About this task –
Your answer should repeat the listing in full, with no line missing or altered.

Source material –
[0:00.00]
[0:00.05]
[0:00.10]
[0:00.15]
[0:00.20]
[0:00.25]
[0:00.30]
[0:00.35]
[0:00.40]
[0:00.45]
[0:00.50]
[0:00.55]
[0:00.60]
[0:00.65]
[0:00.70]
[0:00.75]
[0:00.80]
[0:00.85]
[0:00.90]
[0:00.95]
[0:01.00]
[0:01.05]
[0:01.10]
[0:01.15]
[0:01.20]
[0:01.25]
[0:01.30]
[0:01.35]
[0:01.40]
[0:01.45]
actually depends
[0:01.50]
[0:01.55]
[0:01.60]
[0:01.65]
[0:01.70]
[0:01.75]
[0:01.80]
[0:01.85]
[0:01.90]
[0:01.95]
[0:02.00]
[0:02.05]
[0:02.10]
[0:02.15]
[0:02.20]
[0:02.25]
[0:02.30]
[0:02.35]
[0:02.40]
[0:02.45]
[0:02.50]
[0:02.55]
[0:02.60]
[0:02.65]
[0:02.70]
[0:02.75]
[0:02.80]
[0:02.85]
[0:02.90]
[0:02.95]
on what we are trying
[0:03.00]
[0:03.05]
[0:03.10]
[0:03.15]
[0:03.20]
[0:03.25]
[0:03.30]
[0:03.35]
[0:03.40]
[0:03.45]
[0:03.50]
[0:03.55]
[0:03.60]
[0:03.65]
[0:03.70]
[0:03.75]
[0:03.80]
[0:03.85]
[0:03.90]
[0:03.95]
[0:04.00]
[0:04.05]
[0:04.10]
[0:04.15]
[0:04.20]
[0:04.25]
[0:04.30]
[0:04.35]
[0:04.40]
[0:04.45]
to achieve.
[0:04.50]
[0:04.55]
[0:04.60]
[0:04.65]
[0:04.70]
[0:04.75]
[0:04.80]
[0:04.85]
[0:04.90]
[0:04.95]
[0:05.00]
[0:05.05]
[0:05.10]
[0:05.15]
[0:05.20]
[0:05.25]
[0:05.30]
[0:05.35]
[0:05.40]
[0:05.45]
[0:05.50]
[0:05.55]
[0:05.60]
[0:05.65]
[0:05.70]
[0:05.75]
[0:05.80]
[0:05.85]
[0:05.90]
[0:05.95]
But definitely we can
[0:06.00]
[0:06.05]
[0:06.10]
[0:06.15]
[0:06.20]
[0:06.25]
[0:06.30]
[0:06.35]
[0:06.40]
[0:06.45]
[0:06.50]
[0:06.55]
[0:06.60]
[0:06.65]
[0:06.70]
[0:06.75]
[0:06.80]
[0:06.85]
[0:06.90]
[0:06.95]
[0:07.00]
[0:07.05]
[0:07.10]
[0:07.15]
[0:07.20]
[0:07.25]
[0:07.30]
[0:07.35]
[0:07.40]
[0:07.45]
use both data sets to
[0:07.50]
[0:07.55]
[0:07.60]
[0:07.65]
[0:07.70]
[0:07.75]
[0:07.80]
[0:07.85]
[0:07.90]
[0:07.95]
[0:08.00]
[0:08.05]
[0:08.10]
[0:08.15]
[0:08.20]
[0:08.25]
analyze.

Response to this exercise –
[0:00.00]
[0:00.05]
[0:00.10]
[0:00.15]
[0:00.20]
[0:00.25]
[0:00.30]
[0:00.35]
[0:00.40]
[0:00.45]
[0:00.50]
[0:00.55]
[0:00.60]
[0:00.65]
[0:00.70]
[0:00.75]
[0:00.80]
[0:00.85]
[0:00.90]
[0:00.95]
[0:01.00]
[0:01.05]
[0:01.10]
[0:01.15]
[0:01.20]
[0:01.25]
[0:01.30]
[0:01.35]
[0:01.40]
[0:01.45]
actually depends
[0:01.50]
[0:01.55]
[0:01.60]
[0:01.65]
[0:01.70]
[0:01.75]
[0:01.80]
[0:01.85]
[0:01.90]
[0:01.95]
[0:02.00]
[0:02.05]
[0:02.10]
[0:02.15]
[0:02.20]
[0:02.25]
[0:02.30]
[0:02.35]
[0:02.40]
[0:02.45]
[0:02.50]
[0:02.55]
[0:02.60]
[0:02.65]
[0:02.70]
[0:02.75]
[0:02.80]
[0:02.85]
[0:02.90]
[0:02.95]
on what we are trying
[0:03.00]
[0:03.05]
[0:03.10]
[0:03.15]
[0:03.20]
[0:03.25]
[0:03.30]
[0:03.35]
[0:03.40]
[0:03.45]
[0:03.50]
[0:03.55]
[0:03.60]
[0:03.65]
[0:03.70]
[0:03.75]
[0:03.80]
[0:03.85]
[0:03.90]
[0:03.95]
[0:04.00]
[0:04.05]
[0:04.10]
[0:04.15]
[0:04.20]
[0:04.25]
[0:04.30]
[0:04.35]
[0:04.40]
[0:04.45]
to achieve.
[0:04.50]
[0:04.55]
[0:04.60]
[0:04.65]
[0:04.70]
[0:04.75]
[0:04.80]
[0:04.85]
[0:04.90]
[0:04.95]
[0:05.00]
[0:05.05]
[0:05.10]
[0:05.15]
[0:05.20]
[0:05.25]
[0:05.30]
[0:05.35]
[0:05.40]
[0:05.45]
[0:05.50]
[0:05.55]
[0:05.60]
[0:05.65]
[0:05.70]
[0:05.75]
[0:05.80]
[0:05.85]
[0:05.90]
[0:05.95]
But definitely we can
[0:06.00]
[0:06.05]
[0:06.10]
[0:06.15]
[0:06.20]
[0:06.25]
[0:06.30]
[0:06.35]
[0:06.40]
[0:06.45]
[0:06.50]
[0:06.55]
[0:06.60]
[0:06.65]
[0:06.70]
[0:06.75]
[0:06.80]
[0:06.85]
[0:06.90]
[0:06.95]
[0:07.00]
[0:07.05]
[0:07.10]
[0:07.15]
[0:07.20]
[0:07.25]
[0:07.30]
[0:07.35]
[0:07.40]
[0:07.45]
use both data sets to
[0:07.50]
[0:07.55]
[0:07.60]
[0:07.65]
[0:07.70]
[0:07.75]
[0:07.80]
[0:07.85]
[0:07.90]
[0:07.95]
[0:08.00]
[0:08.05]
[0:08.10]
[0:08.15]
[0:08.20]
[0:08.25]
analyze.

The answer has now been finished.